We did compare the ScSR and SRCNN schemes in terms of image quality of the magnified images. Our experimental results on chest radiographs suggested that the SRCNN scheme yields higher image quality than the ScSR scheme, however, we saw no significant differences. Previous studies using non-medical images showed that the same pattern was found, however, statistical analysis was not performed because they used a small number of test images [10] [11] . Our experimental results herein indicate that there is little difference between the ScSR and SRCNN schemes in terms of the image quality metrics tested. It should be noted that we quantitatively evaluated image quality with our test metrics. Identifying whether the difference between these results is due to using objective instead of subjective tests, or to using chest radiographs instead of non-medical images, or a different factor altogether, will require further study.
To identify the preferred super-resolution scheme in a clinical setting, we compared the computation time between the ScSR and SRCNN schemes. Our experimental results clearly indicated that the SRCNN scheme maintains the high image quality of the super-resolution schemes, but with significantly faster processing speeds than ScSR. Thus, the SRCNN scheme provides an effective approach for the clinical application of super-resolution processing, whereas the ScSR scheme could produce delays resulting from its longer processing time. In this study, though, we measured the CPU-based run-time using a standard personal computer. If parallel processing by a GPU (graphics processing unit) can be utilized to accelerate processing speed, SRCNN is effectively capable of real-time processing, and could thus be applied not only to radiographs, but to real-time X-ray imaging as well. Further study is needed to optimize the processing speed if the potential value of SRCNN in real-time X-ray fluoroscopy is to be realized.

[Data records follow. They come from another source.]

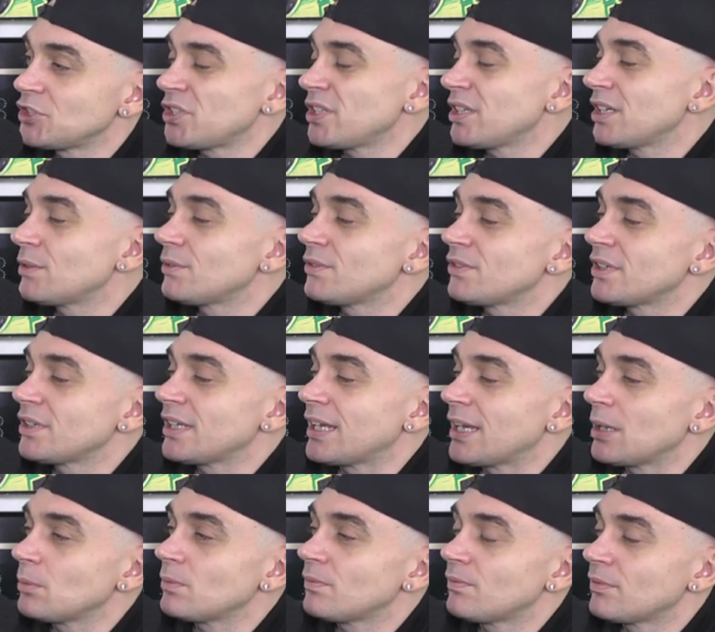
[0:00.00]
Do you think there is
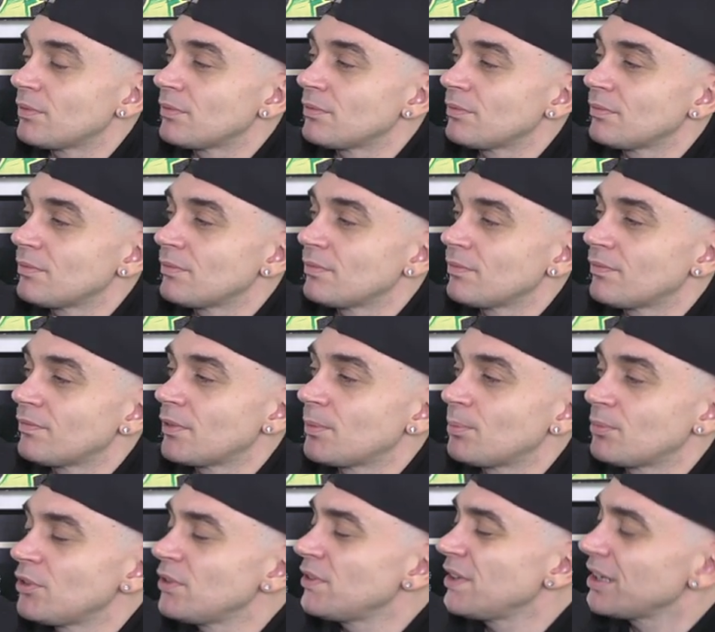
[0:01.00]
any help
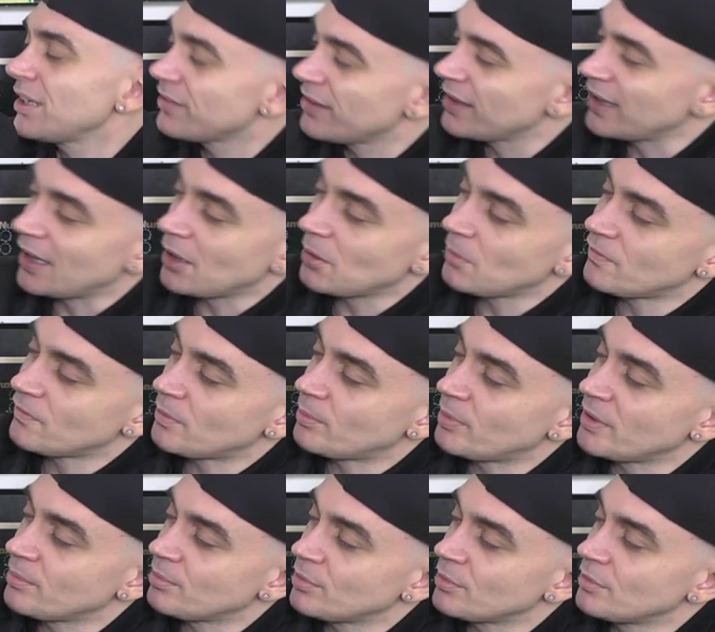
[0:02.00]
for? Do you think there's any help
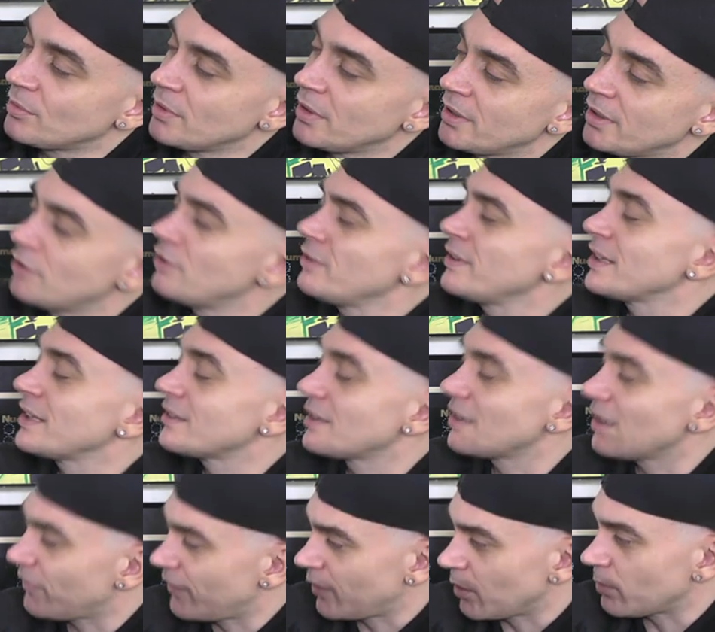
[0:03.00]
for people? Do you think there's
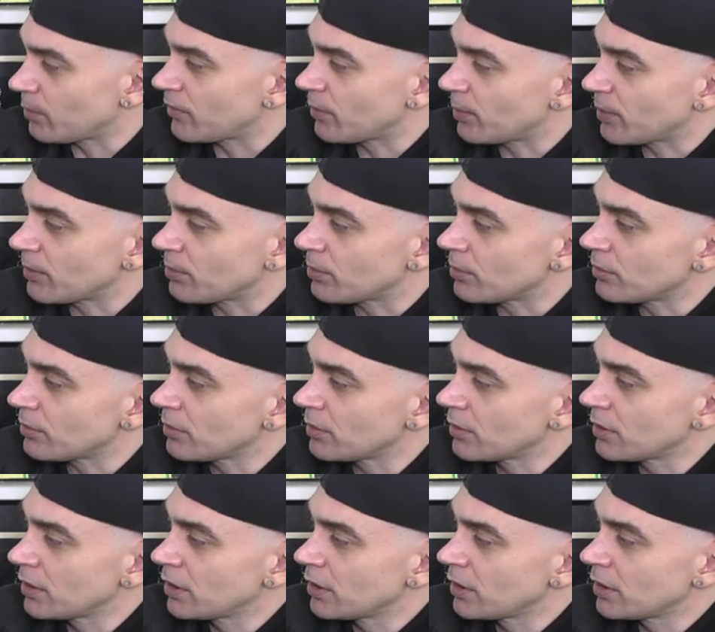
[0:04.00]
enough help for people?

This study had a few limitations. In non-medical images, previous studies revealed that changing the number of layers does not result in high image quality [11] . Therefore, we used the basic and typical SRCNN settings in this study. However, to explore the optimal structure of the SRCNN scheme for use in radiographs, further study will be needed to identify the optimal network setting when using the deeper structure.

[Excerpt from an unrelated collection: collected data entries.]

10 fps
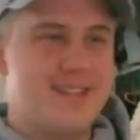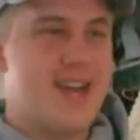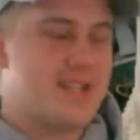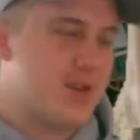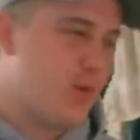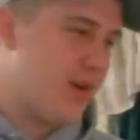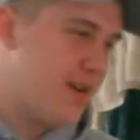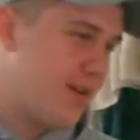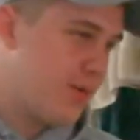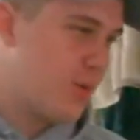Yeah. So
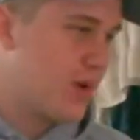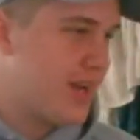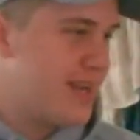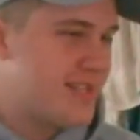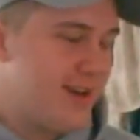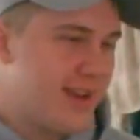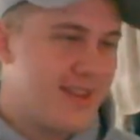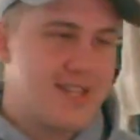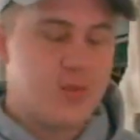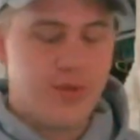we're kind of starting
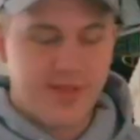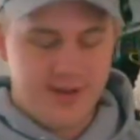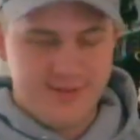this with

Additionally, the number of training images was relatively small. In general, deep-learning benefits from training on larger datasets. The SRCNN scheme can also deal relatively well with a larger training dataset. Therefore, the results of this study need to be confirmed in a larger dataset.
5. Conclusion
In this study, we applied and evaluated the ScSR and the SRCNN super-resolution schemes for the improvement of the image quality of magnified images in chest radiographs. Our experimental results indicated that the super-resolution methods significantly outperformed the linear interpolation methods currently used for enhancing image resolution in chest radiographs. Our results also revealed that the SRCNN scheme provides an effective approach for clinical application of super-resolution processing to medical images due to its combination of high image quality and near-real-time processing speed.
Conflicts of Interest
The authors have no conflicts of interest directly relevant to the content of this article.